On y apprend sans grande surprise que ce type d’événement constitue dans la vie d’une personne une des sources d’anxiété et de bouleversement psychologique les plus intenses. Stress, colère, sentiment d’impuissante et d’injustice cohabitent lorsque les citoyens visés subissent cette perte involontaire de leur chez-soi, souvent symbole de patrimoine familial, et se sentent écartés du processus qui les concerne de manière si intime. Parmi les recommandations colligées par l’INSPQ, on note qu’il faut privilégier le partage d’information et la pratique de la consultation pour éviter de heurter davantage les habitants visés et de nourrir une perte de confiance envers les autorités. C’est une évidence.

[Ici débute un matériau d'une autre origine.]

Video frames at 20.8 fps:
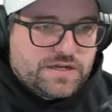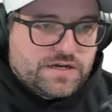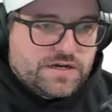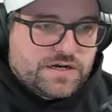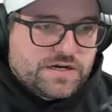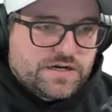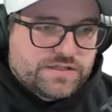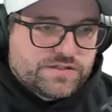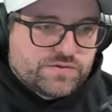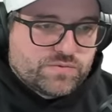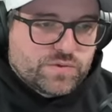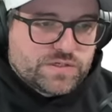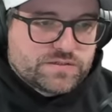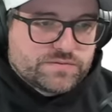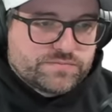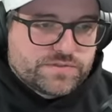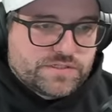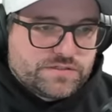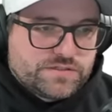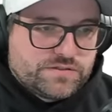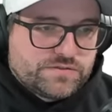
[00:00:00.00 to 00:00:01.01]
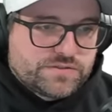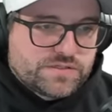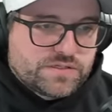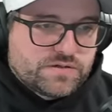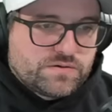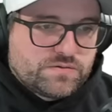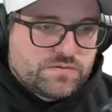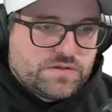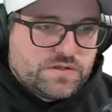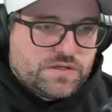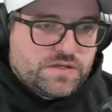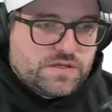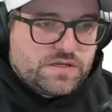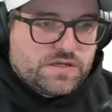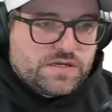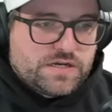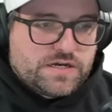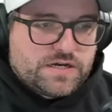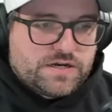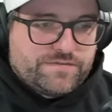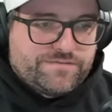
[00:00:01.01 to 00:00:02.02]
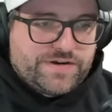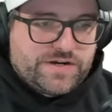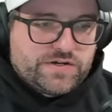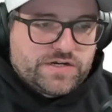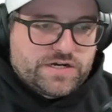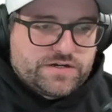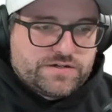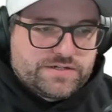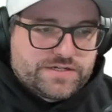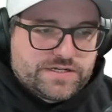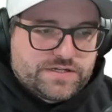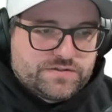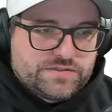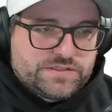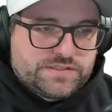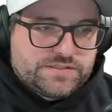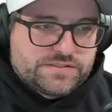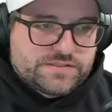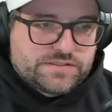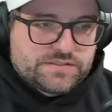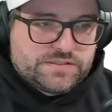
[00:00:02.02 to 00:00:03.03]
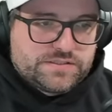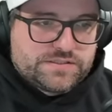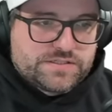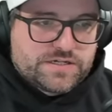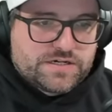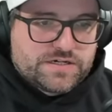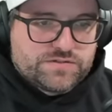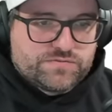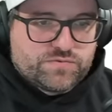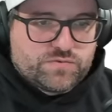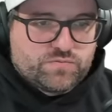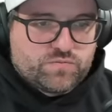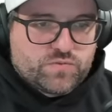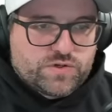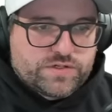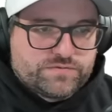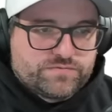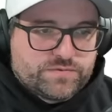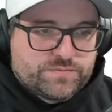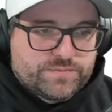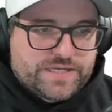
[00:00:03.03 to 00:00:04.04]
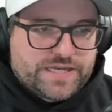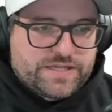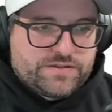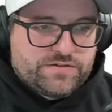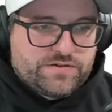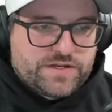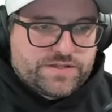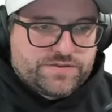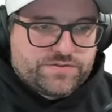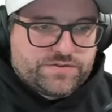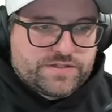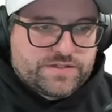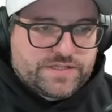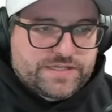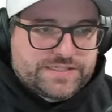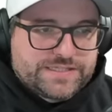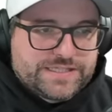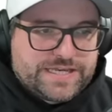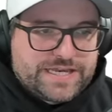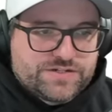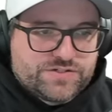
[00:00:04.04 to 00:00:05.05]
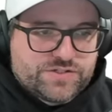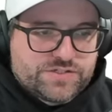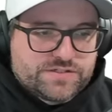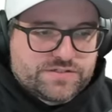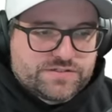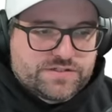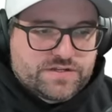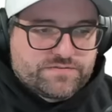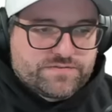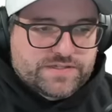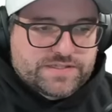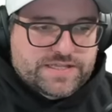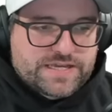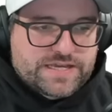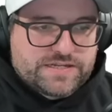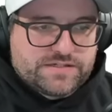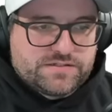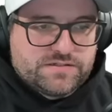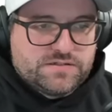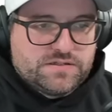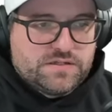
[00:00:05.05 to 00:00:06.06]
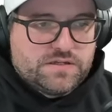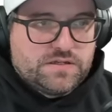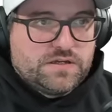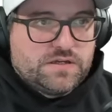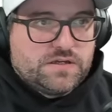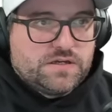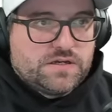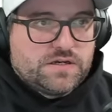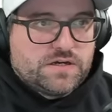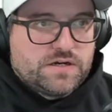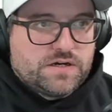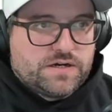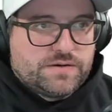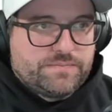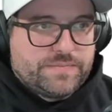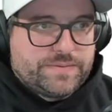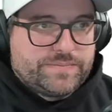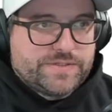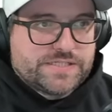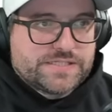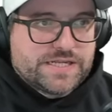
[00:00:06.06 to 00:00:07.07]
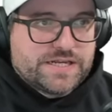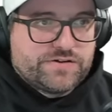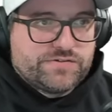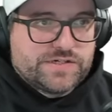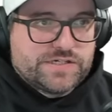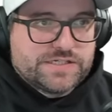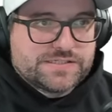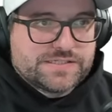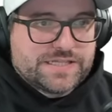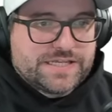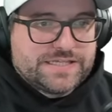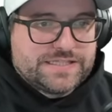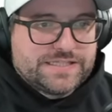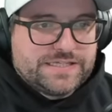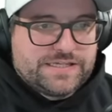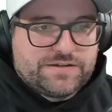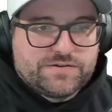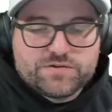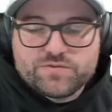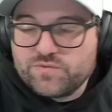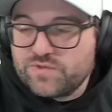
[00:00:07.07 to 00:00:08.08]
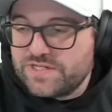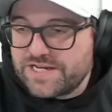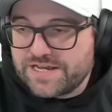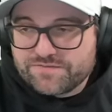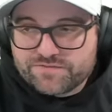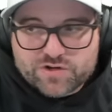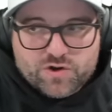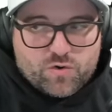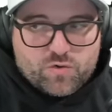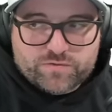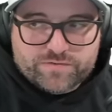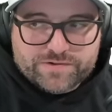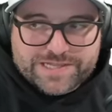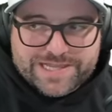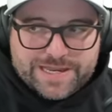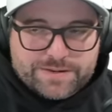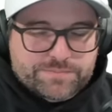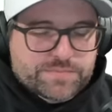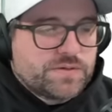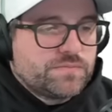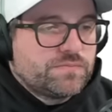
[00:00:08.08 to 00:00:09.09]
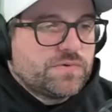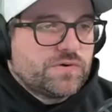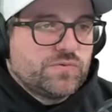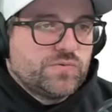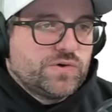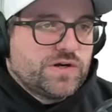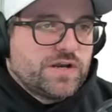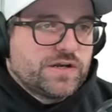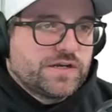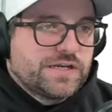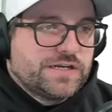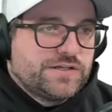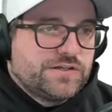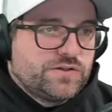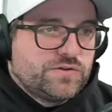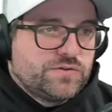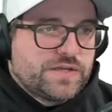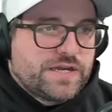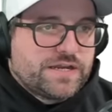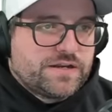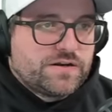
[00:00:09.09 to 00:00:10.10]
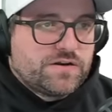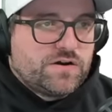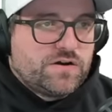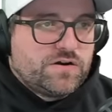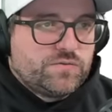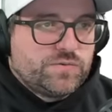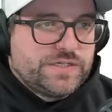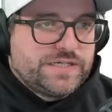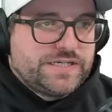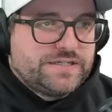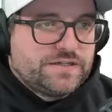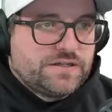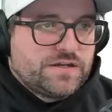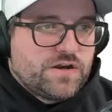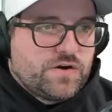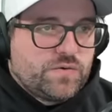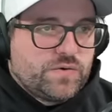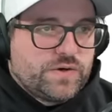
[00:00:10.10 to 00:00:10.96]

uh, they're welcome to do so. Uh, very hard to tell these these cards from one from the other, other than like the edges and stuff like that uh, maybe centering slightly. We'd have to overlap them. We're not going to do that. All we need to know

Les échos des derniers jours laissent croire que ce sont malheureusement des recommandations qui n’ont pas été suivies. Comme on retient difficilement les leçons dans ce Québec à la mémoire qui flanche ! Dans un fiasco nommé Mirabel, ce sont les injustices infligées aux citoyens qui colorent notre souvenir morose.

Dans son cri d’indignation, Marie-Ève Duclos n’a pas manqué de pointer l’apparente indifférence du gouvernement Legault face aux demandes des citoyens. Il est vrai qu’en campagne électorale, le chef de la CAQ, François Legault, avait promis que les décisions reviendraient aux citoyens du coin, aux premiers concernés. Ceux-ci se sentent maintenant relégués aux oubliettes.

Lorsque les futurs expropriés ont demandé d’être partie prenante du processus, on leur a dit que le dossier était complexe, et qu’il fallait d’abord sceller l’entente avec la Fonderie et la Ville avant de retourner vers eux. Cette réponse a choqué, et on peut comprendre pourquoi.

De même, lorsque le député caquiste de Rouyn-Noranda–Témiscamingue, Daniel Bernard, se félicite dans sa vidéo hebdomadaire du 28 août dernier des « résultats », de l’« avancement » et de la « bonne direction pour améliorer la qualité de vie des gens de Rouyn-Noranda » dans le dossier de la fonderie, il semble bien qu’il a oublié un détail : en parler aux principaux intéressés.

Ce texte fait partie de notre section Opinion. Il s’agit d’un éditorial et, à ce titre, il reflète les valeurs et la position du Devoir telles que définies par son directeur en collégialité avec l’équipe éditoriale.